Tarihin en sıradışı savaş bisikletleri

İçindekiler:

Tarihin en sıradışı savaş bisikletleri
Tarihin en sıradışı savaş bisikletleri

Video: Tarihin en sıradışı savaş bisikletleri

Video: Tarihin en sıradışı savaş bisikletleri
Video: Volkswagen Kübelwagen Typ 82 diseñado por Ferdinand Porsche 2024, Kasım
Anonim
resim
resim

Kendinden tahrikli iki tekerlekli araçlar, 19. yüzyılın 60'larında ortaya çıktı, başlangıçta bir buhar motoruyla donatıldılar. Bunlar modern motosikletlerin en uzak atalarıydı. İçten yanmalı motora sahip ilk motosiklet, 1885 yılında Alman mühendisler Wilhelm Maybach ve Gottlieb Daimler tarafından yapılmıştır. Her iki mühendis de bugün dünya çapında tanınan iki büyük otomobil markasının kurucu babalarıdır. Zamanla motosikletler gelişti, gelişti ve Birinci Dünya Savaşı'nın başlamasıyla birlikte birçok ülkede ordunun dikkatini çeken bir seviyeye ulaştı.

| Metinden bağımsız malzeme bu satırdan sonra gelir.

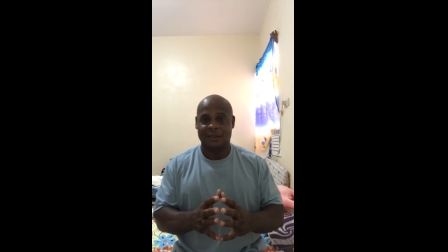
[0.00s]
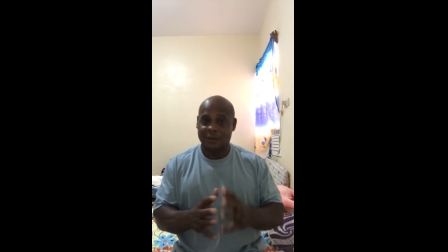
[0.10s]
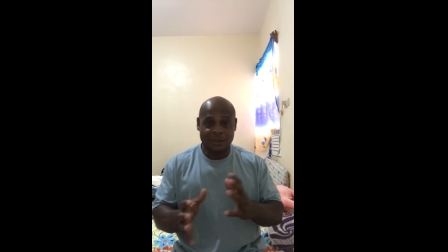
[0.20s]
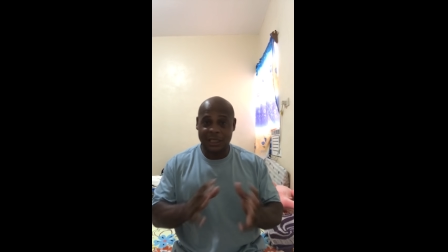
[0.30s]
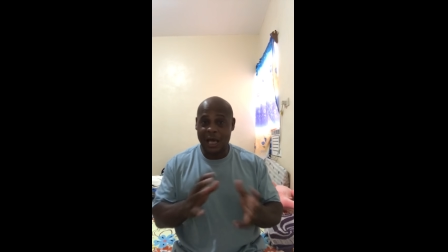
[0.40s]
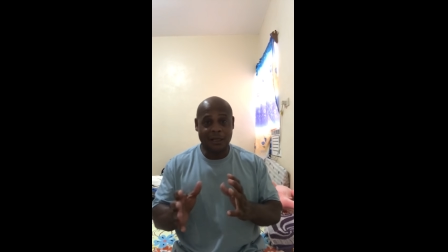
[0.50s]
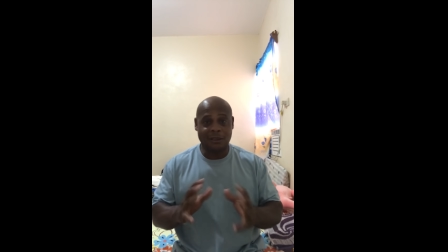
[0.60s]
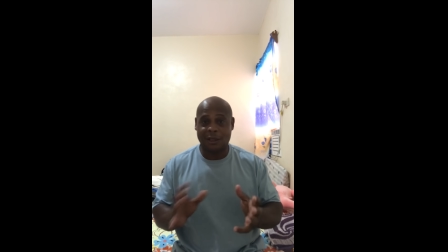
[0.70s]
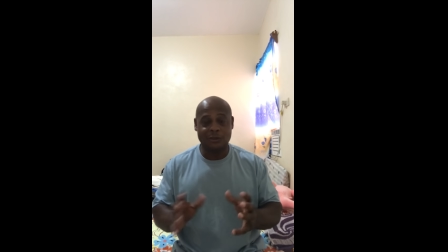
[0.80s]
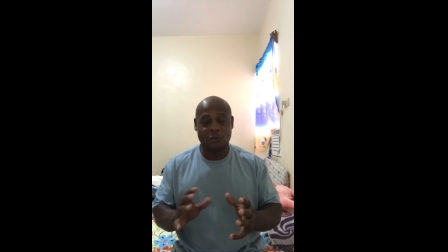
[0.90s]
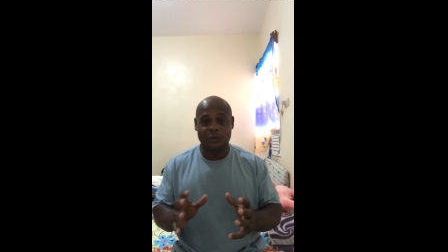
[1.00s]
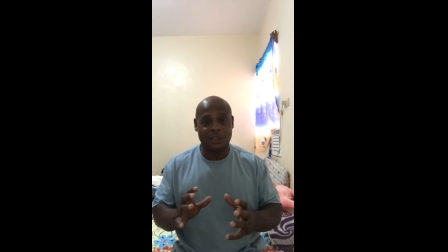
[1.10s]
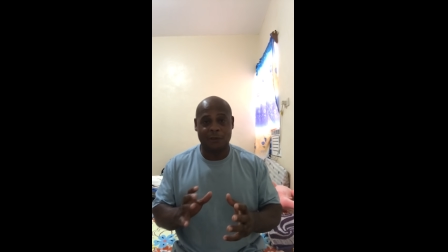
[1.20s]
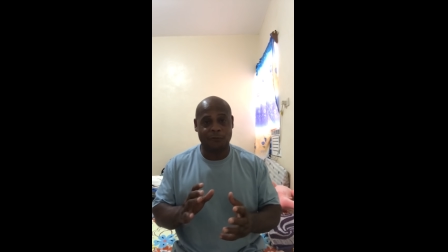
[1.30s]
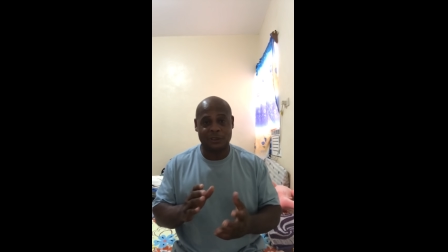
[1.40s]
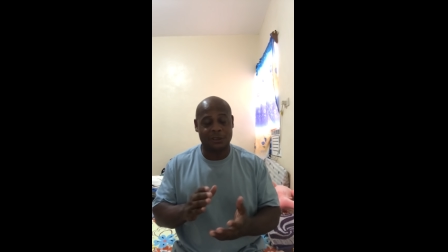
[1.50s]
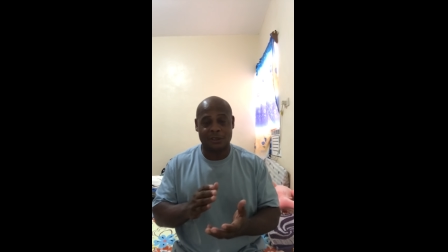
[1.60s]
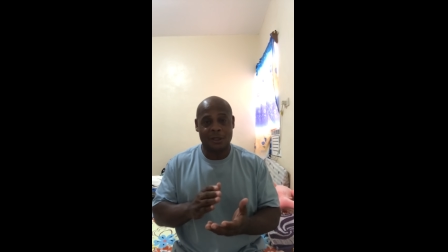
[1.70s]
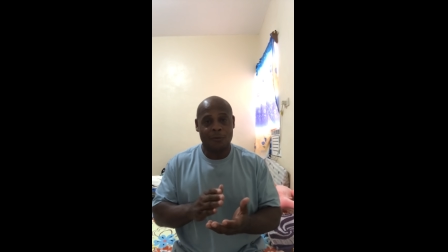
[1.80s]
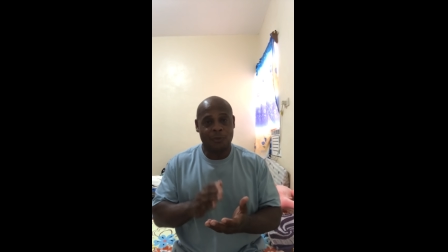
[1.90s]
There's a lot of cultural
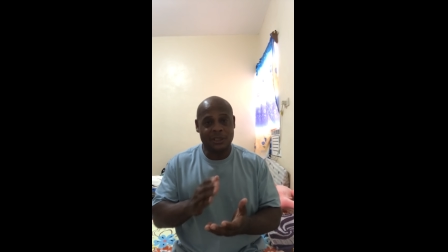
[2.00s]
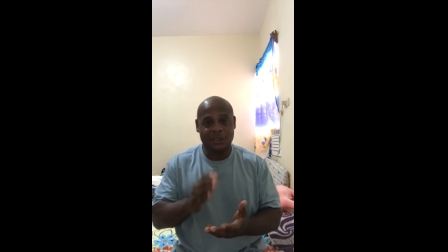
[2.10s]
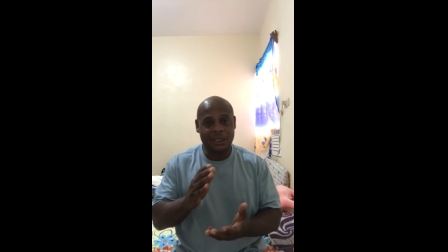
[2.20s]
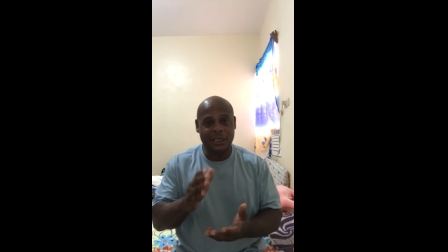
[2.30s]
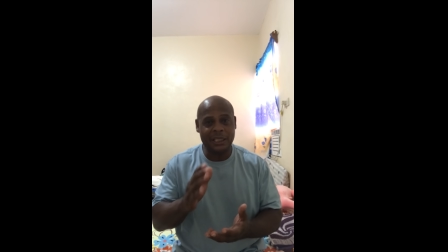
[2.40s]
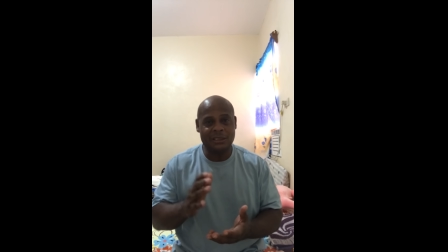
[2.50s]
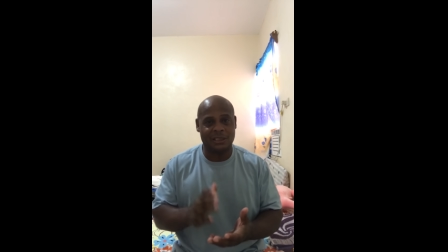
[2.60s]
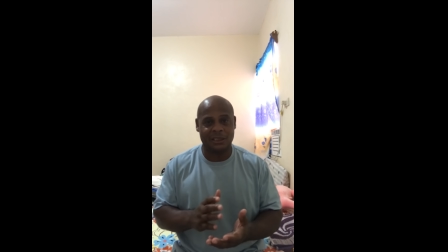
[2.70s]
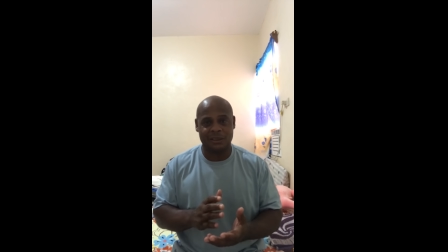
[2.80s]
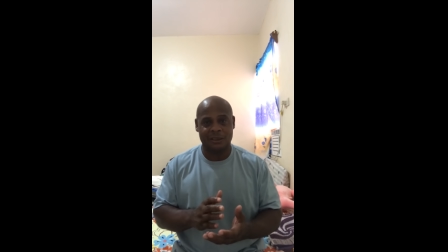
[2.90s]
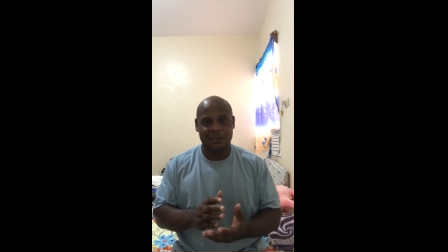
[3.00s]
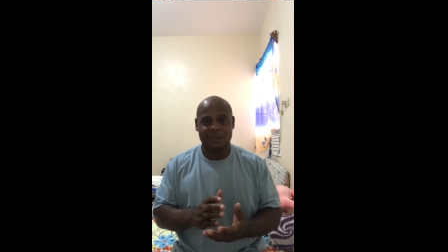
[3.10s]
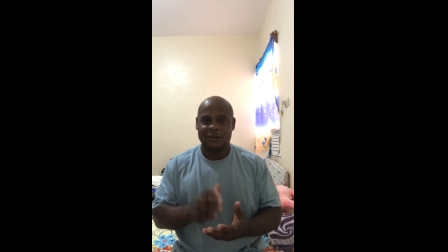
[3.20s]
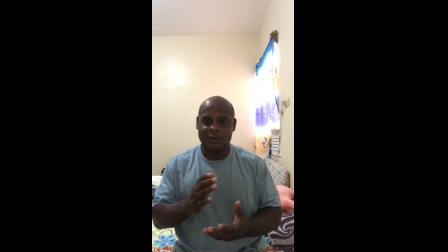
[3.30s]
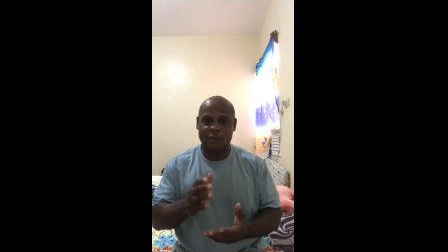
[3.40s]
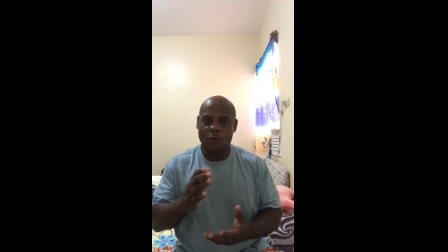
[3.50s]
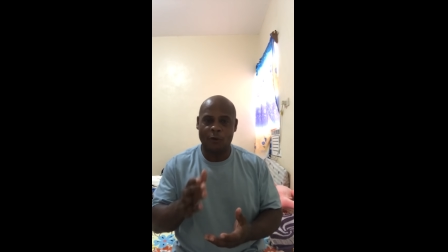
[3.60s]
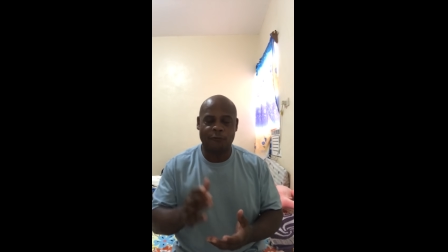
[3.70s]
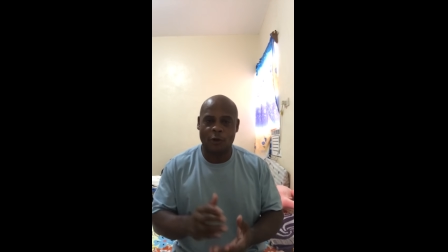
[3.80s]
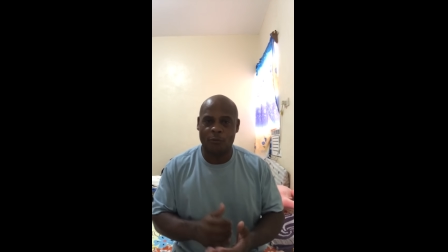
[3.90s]
differences, but it's easy to
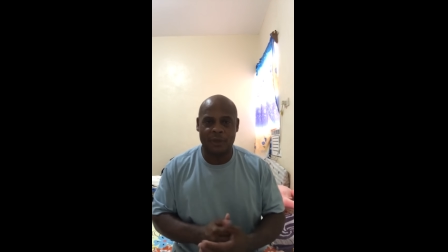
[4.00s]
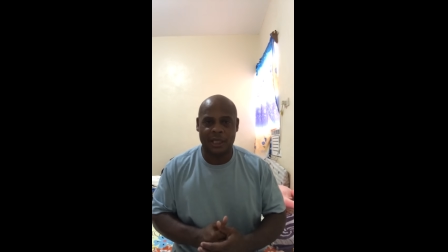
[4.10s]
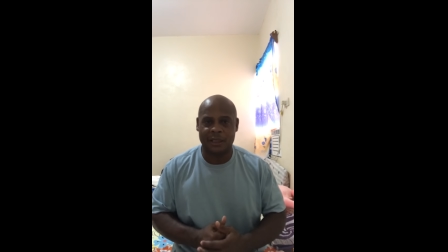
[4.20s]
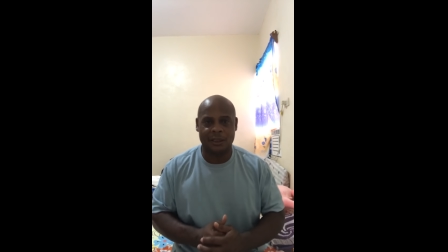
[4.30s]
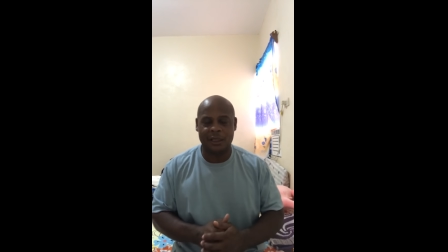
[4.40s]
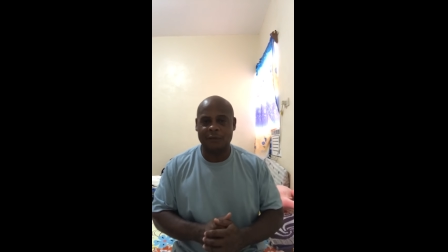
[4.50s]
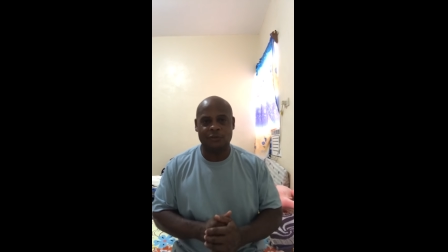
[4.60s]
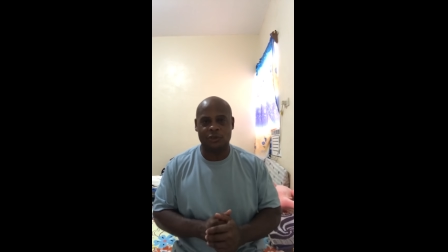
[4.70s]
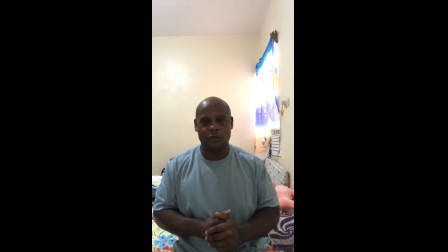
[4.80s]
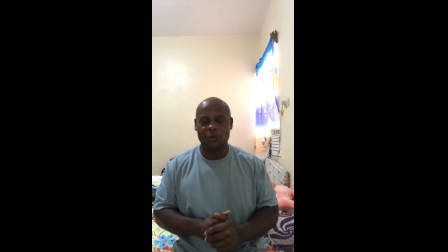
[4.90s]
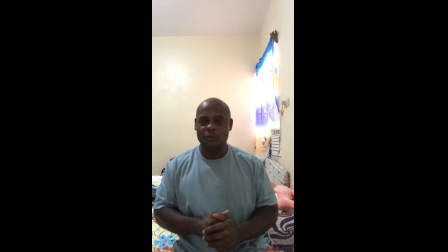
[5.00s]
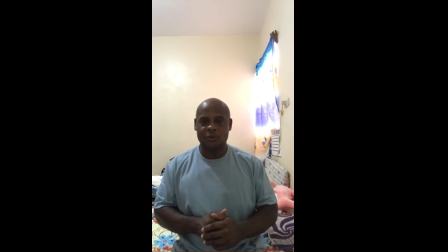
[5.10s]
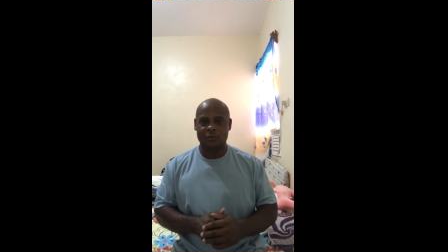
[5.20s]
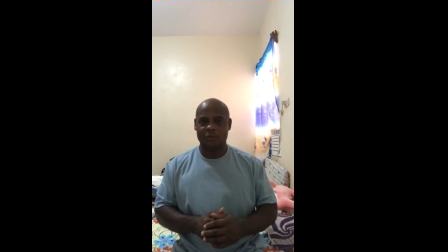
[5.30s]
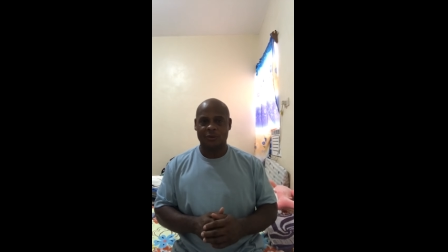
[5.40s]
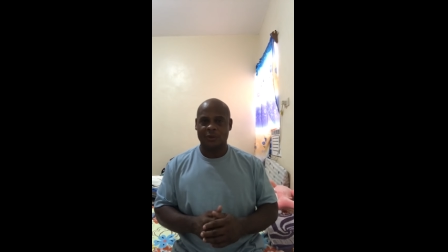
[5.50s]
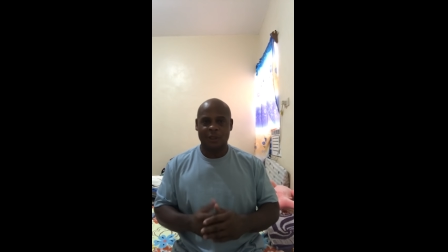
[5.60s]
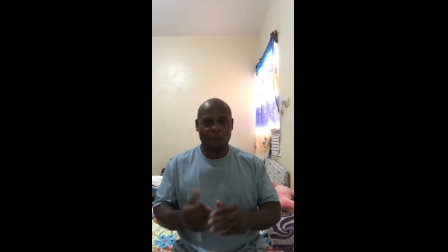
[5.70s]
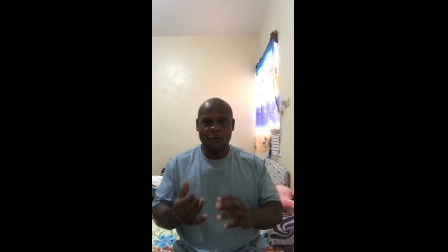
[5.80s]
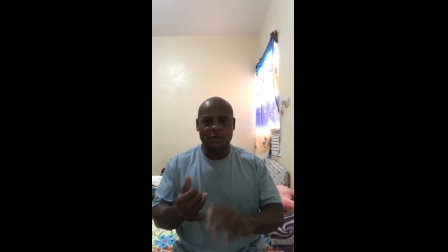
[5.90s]
know if your man loves you.
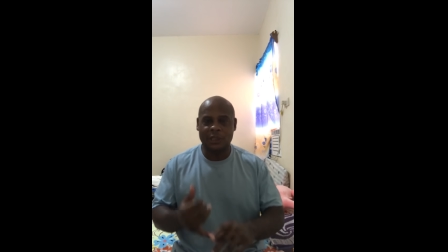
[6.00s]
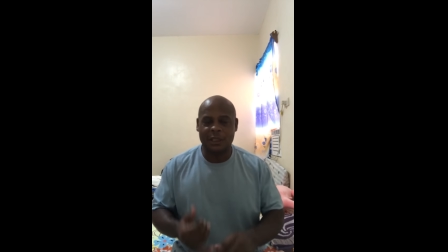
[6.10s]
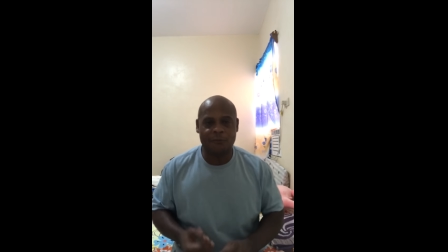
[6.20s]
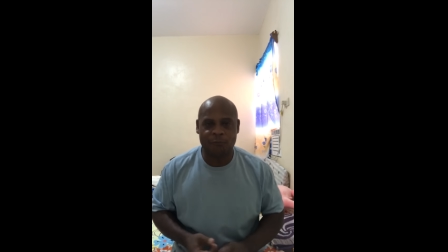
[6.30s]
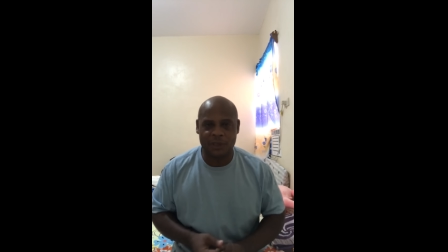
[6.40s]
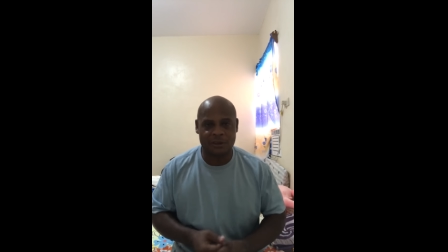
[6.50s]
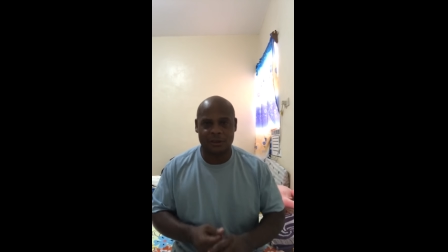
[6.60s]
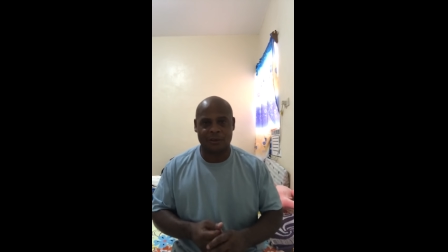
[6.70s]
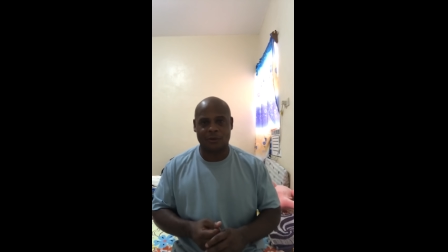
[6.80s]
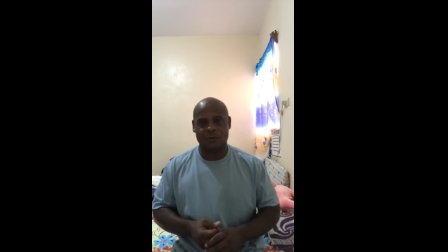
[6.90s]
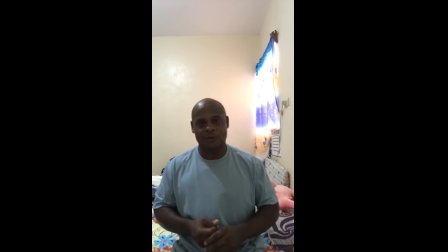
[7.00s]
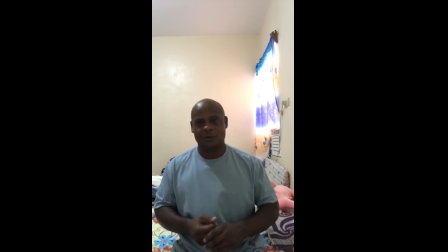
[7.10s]
He wants to get physical.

Birinci Dünya Savaşı'nın patlak vermesine kadar atın tüm ordularda ana ulaşım aracı olarak kaldığını belirtmekte fayda var. Ordularda çok sayıda at kullanıldı ve günlük bakıma ihtiyaçları vardı, beslenmeleri ve sulanmaları gerekiyordu. Örneğin, 1916'da Rus İmparatorluk Ordusu'nda, tüm gıda ürünlerinin yüzde 50'si at yemiydi: yulaf, saman, yem samanı. Bunlar, yalnızca ağır olmakla kalmayıp aynı zamanda çok yer kaplayan milyonlarca pud kargo idi. Mekanize araçların ortaya çıkışı, lojistiği büyük ölçüde basitleştirdi ve onlara canlı bir varlık gibi davranılamazdı.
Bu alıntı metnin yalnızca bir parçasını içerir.